Learn more about SQL Server tools

mssqltips logo
 

Tutorials          DBA          Dev          BI          Career          Categories          Webcasts          Whitepapers          Today's Tip          Join

Tutorials      DBA      Dev      BI      Categories      Webcasts

DBA    Dev    BI    Categories

 

Create Azure Data Lake Linked Service Using Azure Data Factory


By:   |   Last Updated: 2019-03-18   |   Comments   |   Related Tips: More > Azure

Problem

As more traditional on-premises data warehouses are now being designed, developed and delivered in the cloud, the data integration, transformation, and orchestration layers are being constructed in Azure Data Factory, which is Microsoft's on-premises SQL Server Integration Services (SSIS) equivalent offering in the Azure Cloud platform.

As I begin to get more comfortable with writing these data transformation scripts in Azure Data Lake Analytics using the U-SQL language, I am now interested in integrating these transformation scripts in my Azure Data Factory ETL Pipeline. I know that there is a Data Lake Analytics U-SQL activity task in the pipeline, however when I try to add this U-SQL Task to my pipeline, I am running in to issues and errors configuring the New Azure Data Analytics Linked Service. This article pin-points these issues and offers a step to step solution to configuring a New Azure Data Lake Analytics Linked Service using Azure Data Factory.

Solution

Azure Data Factory is a Microsoft Azure Cloud based ETL service offering that has the potential of designing and orchestrating cloud-based data warehouses, data integration and transformation layers. Specifically, the Data Lake Analytics activity, containing the U-SQL Task allows us to transform data using custom U-SQL scripts stored in Azure Data Lake.

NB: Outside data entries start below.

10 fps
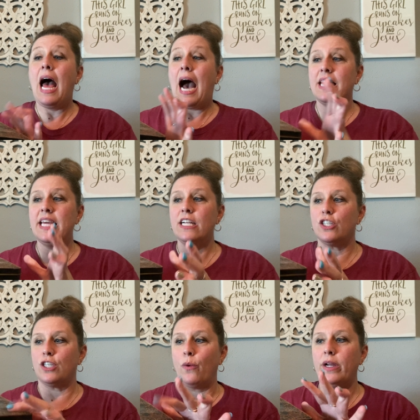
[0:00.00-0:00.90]
I think
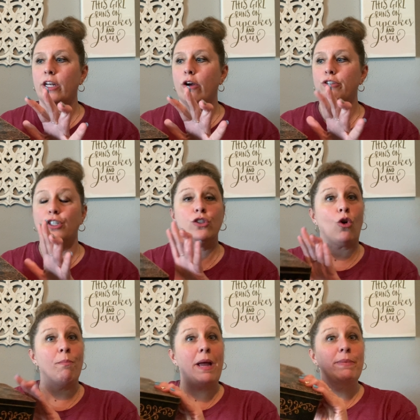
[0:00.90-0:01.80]
sewing notions
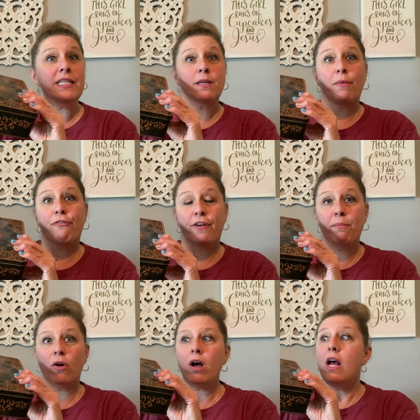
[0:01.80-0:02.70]
or maybe some
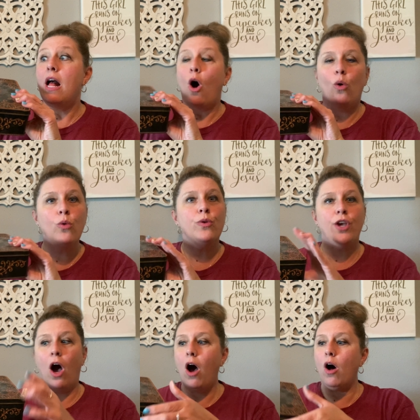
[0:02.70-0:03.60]
ephemera. Oh,
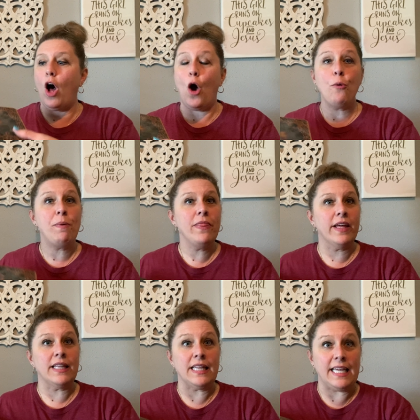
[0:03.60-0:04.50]
y'all open
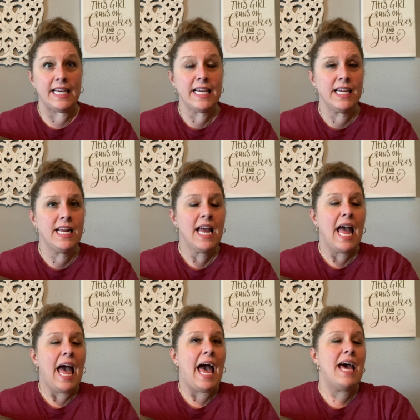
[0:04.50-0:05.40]
the lid
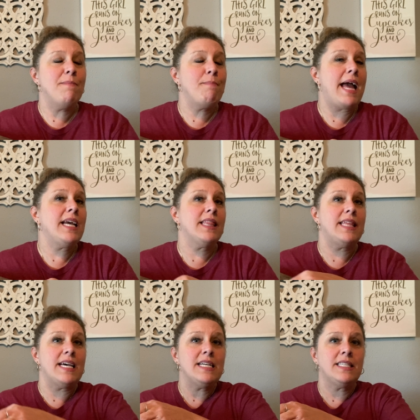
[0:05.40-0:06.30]
and make
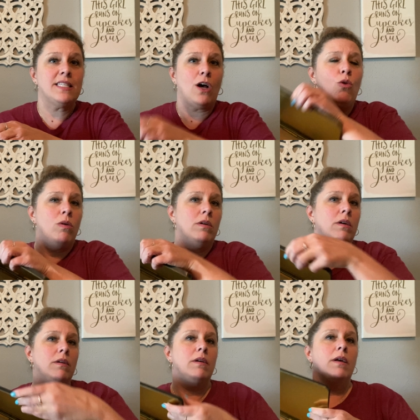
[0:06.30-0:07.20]
this, oh,
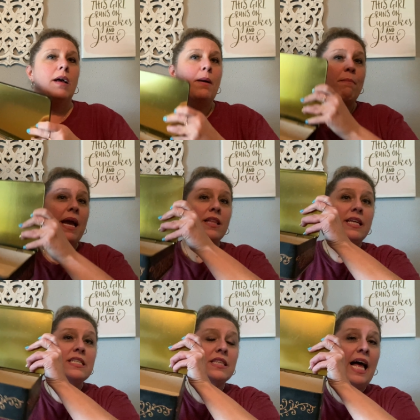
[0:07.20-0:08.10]
make
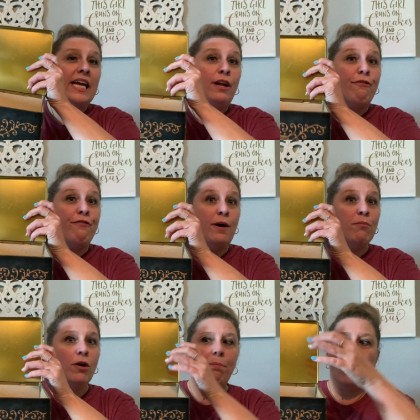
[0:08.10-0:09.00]
this like an
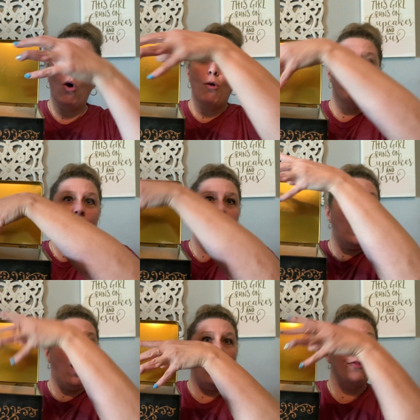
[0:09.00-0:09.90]
ephemera bowl, put
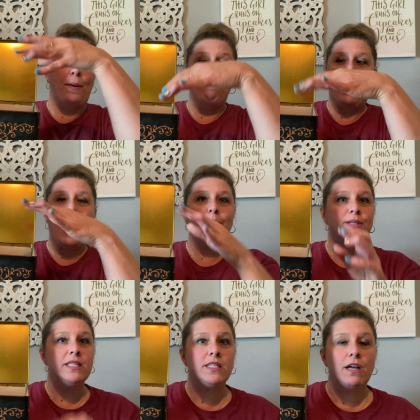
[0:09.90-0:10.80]
all the
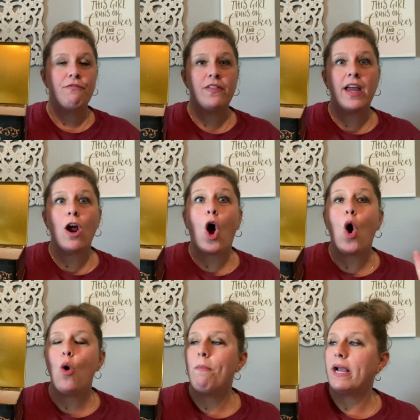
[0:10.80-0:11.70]
maps and stuff in there.
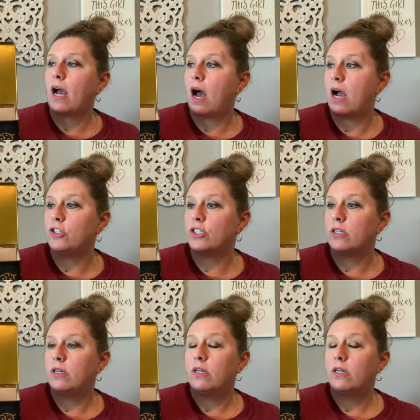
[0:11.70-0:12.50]
Oh my gosh.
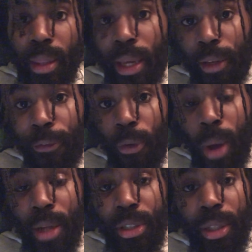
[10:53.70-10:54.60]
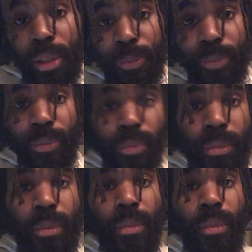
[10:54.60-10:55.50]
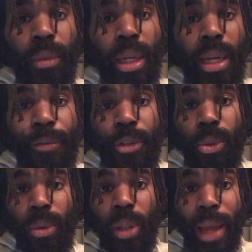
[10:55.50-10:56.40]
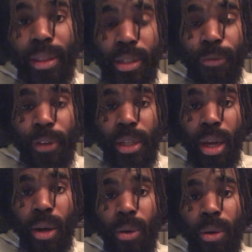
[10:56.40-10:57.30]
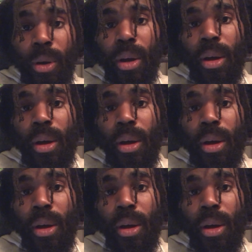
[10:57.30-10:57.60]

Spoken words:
Thank you for watching. If you like this video,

However, the configuration of this U-SQL Task might seem like a daunting task since it is not seamless as it should be at the time of this article. This tip is intended to walk through an example of how to configure this U-SQL task in Azure Data Factory to then allow us to transform big data with U-SQL scripts orchestrated in Azure Data Factory.

Provisioning Azure Resources

Before I begin creating the linked service, I will need to provision a few Azure resources prior to building my Azure Data Factory pipeline that will run a U-SQL script to transform my data and then load it to Azure SQL Database. Let's get started.

Creating a Data Factory

Let's start by Creating a Data Factory by Navigating to the Azure Marketplace in the Azure Portal and then clicking Integration > Data Factory.

Steps to Create a Data Factory in Azure Porta

Once I enter the necessary details related to my new data factory, I will click Create.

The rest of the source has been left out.